And I promise that this is the last of these ‘Year in review’ posts. I hope at least that this one will be brief. I will not nominate my school by name, though anyone with half a brain could piece it together from my posts. But no one reads this blog, so I am pretty safe that those dots will never be connected. Still, one cannot be too careful, nor should one tempt fate.
So after having been teaching at this school for year, what exactly are my thoughts? Well, for the most part this is one of the things that is fine with my life here. The work is something I can do, and it is something that I can see myself doing in the long term should I establish that it is what I want to do long term. On most days I enjoy the teaching more than a bit, and on the other I can get through it. As of this writing, there was only one day were I thought to myself that I just couldn’t do it, and even on that day I managed to get through it. So there is that.
As far as the students are concerned, this is about as bell curve an example as you can get. Most of them do the minimum amount of work to get by and make no real progress because at the end of the day ‘learning is hard’. A small slither are just awful, and an equally small slither are genuinely good students who are working hard and going to actually learn this language given enough time and dedication. Anything else here is just (sometimes humorous) anecdote.
My colleagues are however, pretty fucking awful. I am reduced to one foreign coworker, who is a fucking idiot. I think he has pretty deep seated social issues, and also believes every single conspiracy theory ever created, including that Rebecca Black is a time travelling assassin and the song ‘Friday’ is a confession to her having offed JFK. He also believes that air conditioning is bad for you and that microwaves sap food of nutrients. I wish all of this was a joke of some kind, but only one line of it is.
My boss is cool, so there is that. The only things I can fault her for are not giving the first fuck and thinking that ‘there is more to’ the previously mentioned coworker than meets the eye. In one case she is right, in the latter, well she’ll learn once she’s been there as long as I have.
My Chinese coworkers can be broken down into two groups, sales and support.
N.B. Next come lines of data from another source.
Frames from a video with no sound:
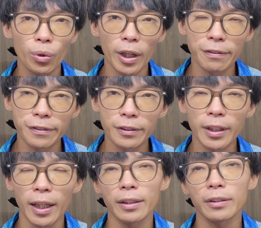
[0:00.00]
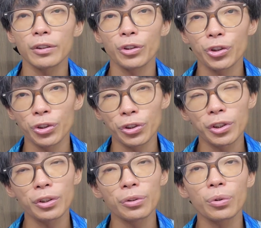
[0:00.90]
I feel like you should
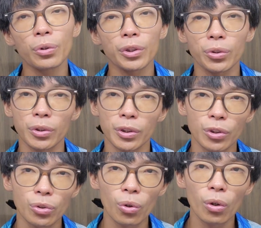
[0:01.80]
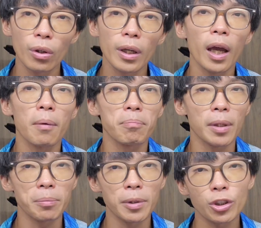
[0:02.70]
still go into the store and
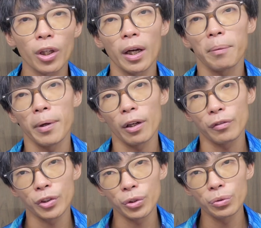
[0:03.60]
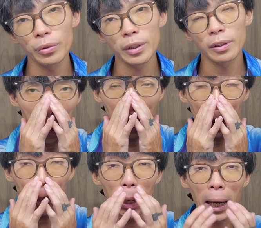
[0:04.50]
maybe try a pair of shoes.
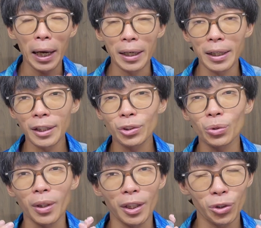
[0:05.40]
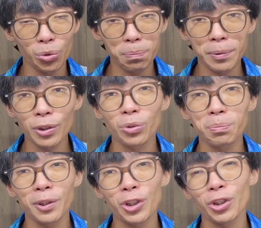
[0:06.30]
Unless you are super
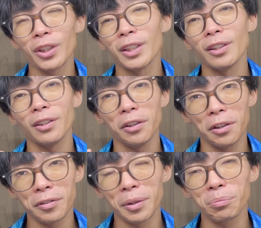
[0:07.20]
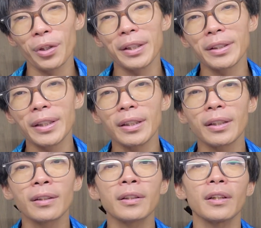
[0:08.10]
sure of the
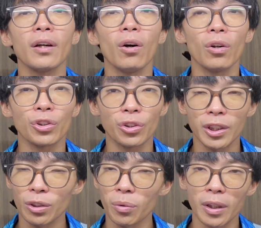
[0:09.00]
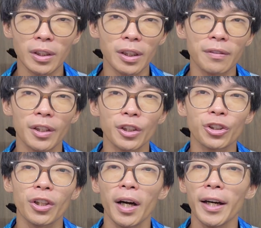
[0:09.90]
branding or you just want to give it a
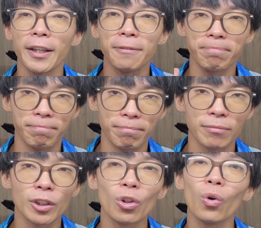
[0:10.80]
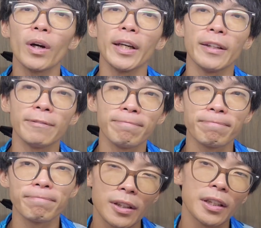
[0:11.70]
try, go ahead.
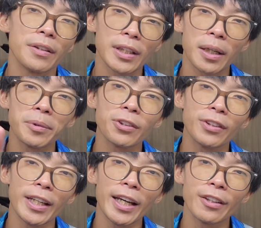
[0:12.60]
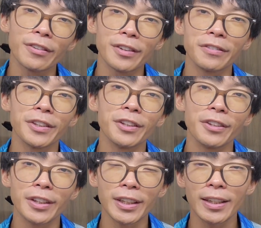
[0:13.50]
Okay, we're coming to the end of the video
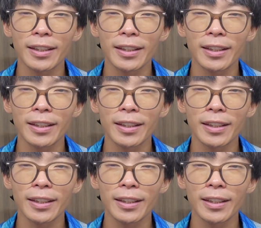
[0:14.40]
already.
I love the support team, as they are hardworking and personable. The sales team however is about as useful as sack of circumcised foreskins and about as personable. One of them hasn’t bothered to learn my name yet, and simply rotates through her list of foreign names until she gets something that seems right. Alas, its never my actual name. The rest of them merely treat us like chattel. You see, none of them actually know how to do their job, so they often need us to give demo classes to convince the students to join. I have no idea why this is so, but it is apparently the case. You think people with sales experience would know how to con people out of their money, but apparently they need English teachers to do that.
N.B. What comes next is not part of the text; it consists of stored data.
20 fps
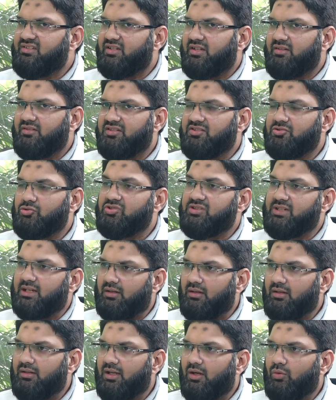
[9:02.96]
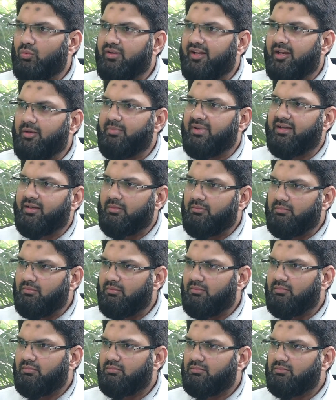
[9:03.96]
changes to settle down and
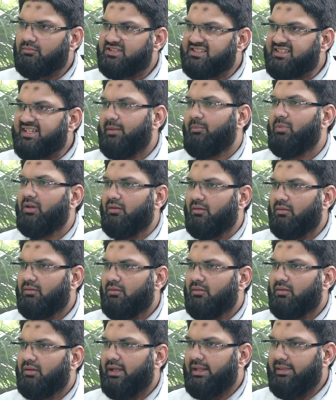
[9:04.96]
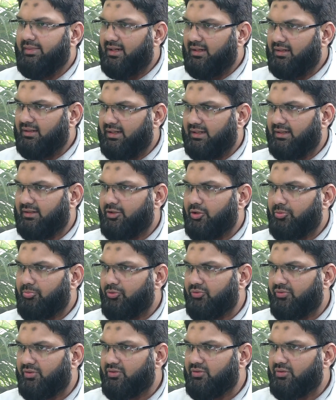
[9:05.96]
become stable in that corrected
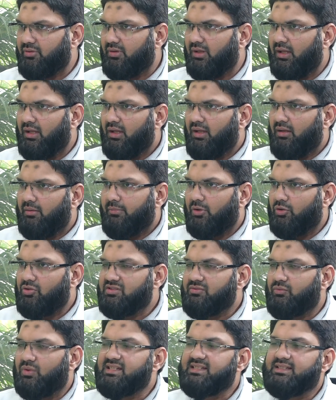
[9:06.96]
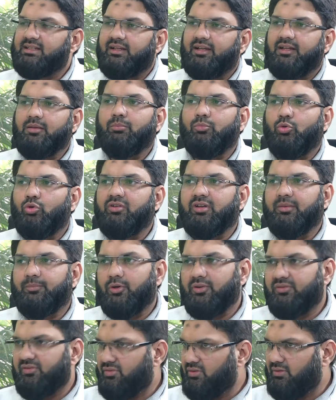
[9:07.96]
position. Because once again bone
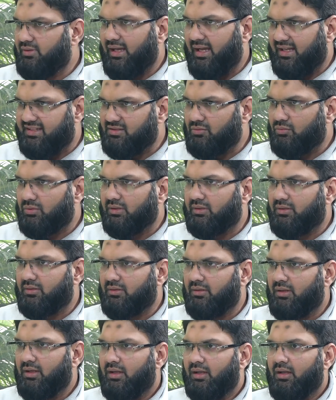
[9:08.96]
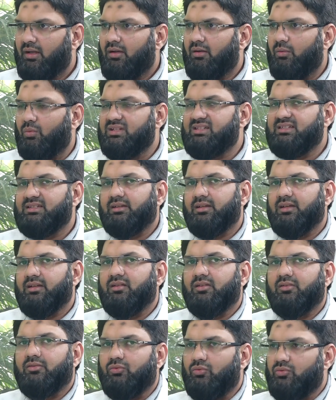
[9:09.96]
deposition has to occur, once
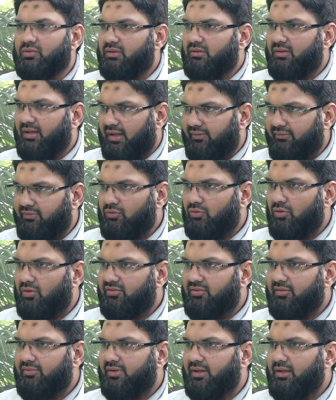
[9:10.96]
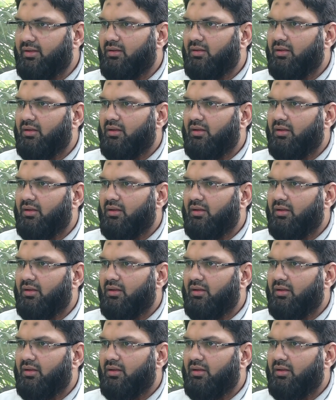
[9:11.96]
again the sutures have to ossify,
But for the rest of them, they are mostly just bland, boring people. Short of them needing me to do demo classes, they don’t say hello, they don’t wave, they don’t ask how you are. You are as relevant to them as a fucking coat hanger. Come to think of it, I may only speak so highly of the support team because at least when I walk into work they give me a smile and make me feel like a god damn human being.
Ok, but enough bellyaching about people. As for the teaching itself, the work is fine, and when I get into the classroom more often than not I get really in the zone and forget about my problems outside. Occasionally the students are too stupid and cowish to properly participate, but it is bothering me less and less, and I have even developed a good-natured way of mocking them when all they are doing is looking at the board and ignoring what I say. For the most part the school provides enough material for me to get through a lesson as is, though I much prefer putting my own spin on things. In terms of teaching and materials, I don’t have too many complaints. Where I do have a gripe is with the levels. The levels the school uses are nto thought out very well, and are often a rough fit for the students. Students are often not at the right level, and the system in place lets them advanced much too easily, and often when they are not ready. The students have no idea, and because every accomplishment in China is a tick-box task where you do something only to say that you have it done, the students don’t understand that they aren’t in the right level. What do you mean I am not upper intermediate? Sure, I can’t answer basic questions, but I have done all the tasks I need to.
It is all pretty mediocre, which is the most I can ask for. Management only cares about sales and customer satisfaction, so the fact that students aren’t learning anything is of no one’s concern except us teachers. And because they make us put all our energy into customer satisfaction and not learning, we stop caring as well. Case in point; I will have a meeting today. Will we talk about how to better the students or will we plan the halloween party (there is your under the hood look at how far in advanced I write these damn things)? We are going to talk about the halloween party.